#### [TRY IT]
Give back the entire listing below, unaltered.

#### [SOURCE RECORDS]
________________________________________
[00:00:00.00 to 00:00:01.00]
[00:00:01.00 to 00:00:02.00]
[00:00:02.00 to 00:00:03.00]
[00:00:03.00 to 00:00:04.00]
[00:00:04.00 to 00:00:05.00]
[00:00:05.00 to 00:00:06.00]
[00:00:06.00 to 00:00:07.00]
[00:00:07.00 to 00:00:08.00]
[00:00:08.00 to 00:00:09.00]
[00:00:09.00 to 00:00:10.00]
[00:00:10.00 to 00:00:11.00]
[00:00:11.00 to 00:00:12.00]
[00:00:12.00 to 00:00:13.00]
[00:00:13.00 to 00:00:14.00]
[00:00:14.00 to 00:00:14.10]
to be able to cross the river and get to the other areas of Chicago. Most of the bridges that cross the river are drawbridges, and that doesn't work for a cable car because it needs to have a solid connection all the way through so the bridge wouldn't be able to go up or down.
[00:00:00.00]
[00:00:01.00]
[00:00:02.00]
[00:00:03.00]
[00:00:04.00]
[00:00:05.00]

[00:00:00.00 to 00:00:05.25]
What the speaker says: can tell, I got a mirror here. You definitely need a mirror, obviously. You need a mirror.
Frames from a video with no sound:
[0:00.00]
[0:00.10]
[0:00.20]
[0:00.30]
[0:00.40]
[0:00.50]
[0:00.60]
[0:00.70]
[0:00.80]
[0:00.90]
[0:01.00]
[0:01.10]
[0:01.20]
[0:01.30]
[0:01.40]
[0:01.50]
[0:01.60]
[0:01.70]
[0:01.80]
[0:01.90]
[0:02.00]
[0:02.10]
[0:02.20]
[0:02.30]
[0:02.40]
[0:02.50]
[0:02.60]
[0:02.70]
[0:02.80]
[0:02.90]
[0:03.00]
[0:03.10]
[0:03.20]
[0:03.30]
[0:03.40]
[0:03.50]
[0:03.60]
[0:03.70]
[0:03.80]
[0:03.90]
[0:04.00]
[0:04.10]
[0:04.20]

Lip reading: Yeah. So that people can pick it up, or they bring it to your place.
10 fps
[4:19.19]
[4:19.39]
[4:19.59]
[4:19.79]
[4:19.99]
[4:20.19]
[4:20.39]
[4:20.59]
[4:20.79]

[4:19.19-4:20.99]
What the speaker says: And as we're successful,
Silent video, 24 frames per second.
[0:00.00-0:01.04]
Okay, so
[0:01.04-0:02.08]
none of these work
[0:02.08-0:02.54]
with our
________________________________________
#### [OUTPUT BELOW]
[00:00:00.00 to 00:00:01.00]
[00:00:01.00 to 00:00:02.00]
[00:00:02.00 to 00:00:03.00]
[00:00:03.00 to 00:00:04.00]
[00:00:04.00 to 00:00:05.00]
[00:00:05.00 to 00:00:06.00]
[00:00:06.00 to 00:00:07.00]
[00:00:07.00 to 00:00:08.00]
[00:00:08.00 to 00:00:09.00]
[00:00:09.00 to 00:00:10.00]
[00:00:10.00 to 00:00:11.00]
[00:00:11.00 to 00:00:12.00]
[00:00:12.00 to 00:00:13.00]
[00:00:13.00 to 00:00:14.00]
[00:00:14.00 to 00:00:14.10]
to be able to cross the river and get to the other areas of Chicago. Most of the bridges that cross the river are drawbridges, and that doesn't work for a cable car because it needs to have a solid connection all the way through so the bridge wouldn't be able to go up or down.
[00:00:00.00]
[00:00:01.00]
[00:00:02.00]
[00:00:03.00]
[00:00:04.00]
[00:00:05.00]

[00:00:00.00 to 00:00:05.25]
What the speaker says: can tell, I got a mirror here. You definitely need a mirror, obviously. You need a mirror.
Frames from a video with no sound:
[0:00.00]
[0:00.10]
[0:00.20]
[0:00.30]
[0:00.40]
[0:00.50]
[0:00.60]
[0:00.70]
[0:00.80]
[0:00.90]
[0:01.00]
[0:01.10]
[0:01.20]
[0:01.30]
[0:01.40]
[0:01.50]
[0:01.60]
[0:01.70]
[0:01.80]
[0:01.90]
[0:02.00]
[0:02.10]
[0:02.20]
[0:02.30]
[0:02.40]
[0:02.50]
[0:02.60]
[0:02.70]
[0:02.80]
[0:02.90]
[0:03.00]
[0:03.10]
[0:03.20]
[0:03.30]
[0:03.40]
[0:03.50]
[0:03.60]
[0:03.70]
[0:03.80]
[0:03.90]
[0:04.00]
[0:04.10]
[0:04.20]

Lip reading: Yeah. So that people can pick it up, or they bring it to your place.
10 fps
[4:19.19]
[4:19.39]
[4:19.59]
[4:19.79]
[4:19.99]
[4:20.19]
[4:20.39]
[4:20.59]
[4:20.79]

[4:19.19-4:20.99]
What the speaker says: And as we're successful,
Silent video, 24 frames per second.
[0:00.00-0:01.04]
Okay, so
[0:01.04-0:02.08]
none of these work
[0:02.08-0:02.54]
with our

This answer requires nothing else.